Tips and Tricks from students: Windows Phone Game “Tile Tank”


3 students from Carleton share what they learned building their first Windows Phone Game

Check out more tips from fellow students here

TileTank-TeamPhoto-CroppedCould you briefly describe your application/game?
Tile Tank is a puzzle game, and it’s all about finding a viable path across a variety of obstacle courses. Your job is to drive around the maze collecting all the gears, then make your way to the goal flag. The mechanics are simple but it’s the puzzles themselves that will amuse, challenge, and maybe even stump you.
Plus, when you’re done with the campaign, you can create your own levels and share them, or download levels that other players have shared! 

Did you use XNA, Silverlight or both?
When we heard about the way we could use both, we knew it suited our needs. The game is entirely displayed on Silverlight pages, including the menus, the game view, and the GUI. The 3D graphics in the game view are drawn by XNA. Silverlight was great for putting together 2D interfaces with buttons and forms, while XNA covered our needs for a 3D world.
It was interesting to learn how both these modes are run within the same kind of XNA application page. It seems like a really flexible way of going about it and we’ll probably do it again in future projects.

What was your banging your head against a wall moment?
Because it was a learning project, we had a few minor technical issues. One of them was an issue where our Silverlight buttons would turn to a white rectangle (no image) for a moment when touched. We didn’t know how to mask this for a while.

Did you ever solve that issue?
Yep, we found a solution/workaround using custom styles for Silverlight. Just took a bit of digging. And we’re still not sure if you can get a button “down” state - though not many other apps use this anyway.

If you had to build this same app again from scratch, what would you do differently?
This was our first real endeavor in XNA so it was mostly about all the little learning experiences, so it’s tough to pick something that stands out to be corrected. If we did start over I think we’d go in with a better feel for how to manage ourselves and our project files. By the end, the build was pretty cluttered.

Any nice suprises?
Something that was very welcome was how easy it was to get started with development. Getting the SDK and the environment set up was no real hassle, and there are basically no major hurdles before you can start building and testing. Then, after looking at a few beginner examples, we had the building blocks of a good portion of our app. The included emulator for Windows Phone makes testing very convenient.

Did you leverage the mobile platform?
We knew from the start that mobile was where we wanted to be, and we tailored our concept and design to that the whole time. We made sure to look at a lot of existing apps to see what we liked and didn’t like about how they do things. Available screen size and the kind of interactions a phone user expects has to be constantly on your mind when thinking about layout and the level of attention to detail throughout your app.
We think Tile Tank definitely plays best on the phone because the control is simple and it’s something you can tinker with easily for a couple minutes at a time while you’re on the go.

Did you leverage the touch screen?
Most of our touch controls could be translated to mouse but it’s definitely most intuitive and the most fun with the basic touch gestures of tap, swipe and pinch. The way that touch gestures are processed by the app also made it pretty simple to get the controls to be smooth.

Did you have a favourite feature?
It’s a subtle feature, but we leverage the ability to make HTTP requests directly from the app. Combined with some PHP, this gives us the ability to look at a database to upload and download levels. Also, your progress is actually tracked and scored while you play, and you can show up on a scoreboard on the game’s website. In play tests we’ve already had some players get pretty determined to make it to the top of the board. As a developer, that kind of enthusiasm is extremely rewarding, even in small tests.

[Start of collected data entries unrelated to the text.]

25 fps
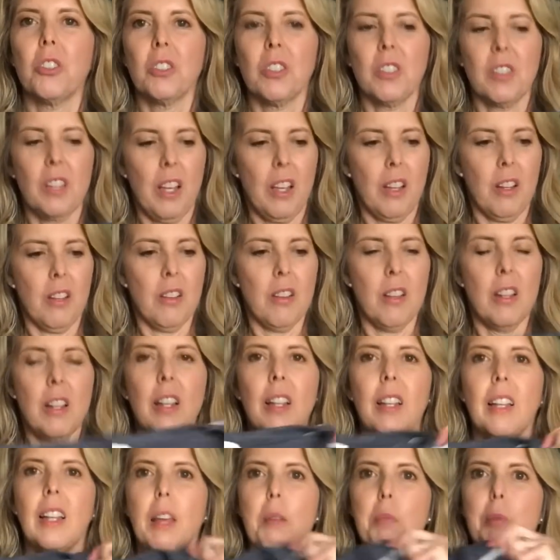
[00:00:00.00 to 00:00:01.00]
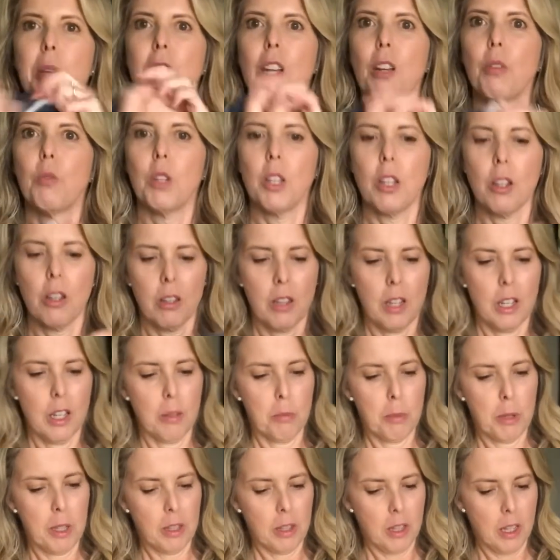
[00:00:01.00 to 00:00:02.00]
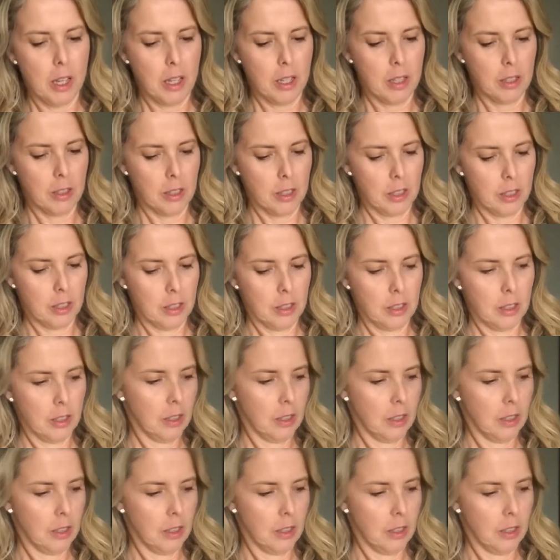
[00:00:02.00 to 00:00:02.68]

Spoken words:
so let me know what y'all think about that.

What is one thing you think you did really well in this application?
At the outset, we put a lot of thought into the scope and feature set of this game, and we gave everything a priority value. We did drop a couple of things, but because we planned in this way, they were pretty non-essential and we did get all the important features we wanted. We were really pleased about that in the end, especially considering the uncertainty of factoring in research and learning time.

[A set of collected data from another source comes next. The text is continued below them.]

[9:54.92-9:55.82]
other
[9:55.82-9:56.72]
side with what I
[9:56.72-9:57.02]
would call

Are you publishing your application/game?
Yes, Tile Tank is available right here on on the Windows Phone Marketplace. It is free!

Where can I learn more about your app/game? and our Facebook page “Tile Tank” are the places to watch for videos, high scores and other new stuff.

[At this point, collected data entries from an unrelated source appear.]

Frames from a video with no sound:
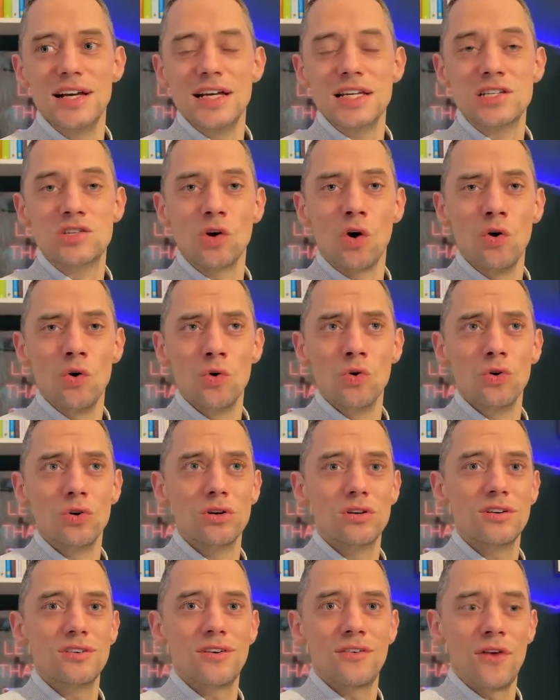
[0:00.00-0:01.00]
So,
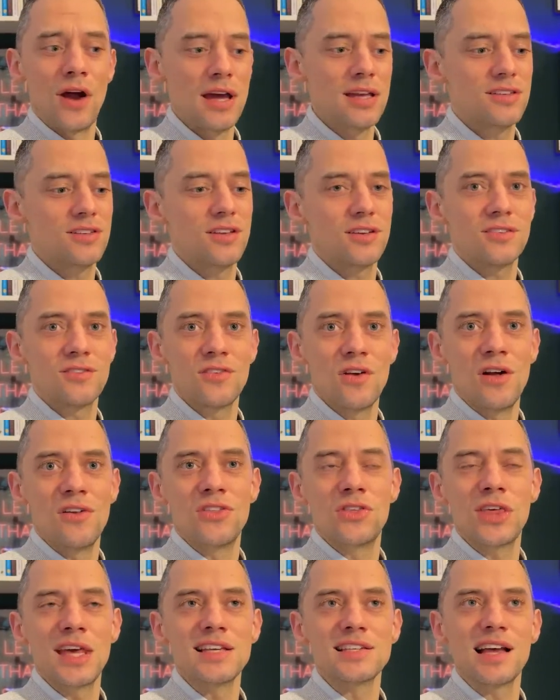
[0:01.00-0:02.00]
right,
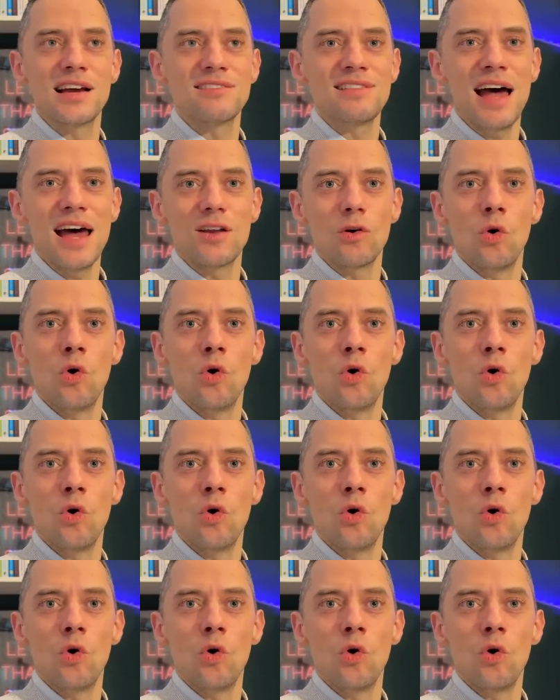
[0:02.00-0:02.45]
things like that.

Who developed this application?
Our team is Kevin Paquette, Chris Atallah and Chris Burt. We’re classmates at Carleton University’s School of Information Technology, studying Interactive Multimedia and Design. It’s a mouthful, but it boils down to getting a working understanding of a ton of different technologies and design methods. Tile Tank was among our latest efforts in course work for game development, as well as project management.

Making the game definitely brought us together and gave us inspiration to really look at where our skills could take us in indie marketplaces like Windows Phone. It was a school project, but it never really felt like it, although we certainly appreciate the support and enthusiasm of our professors. Everything we did for this game was mainly to accomplish something for ourselves and we learned a lot about something we really wanted to know more about.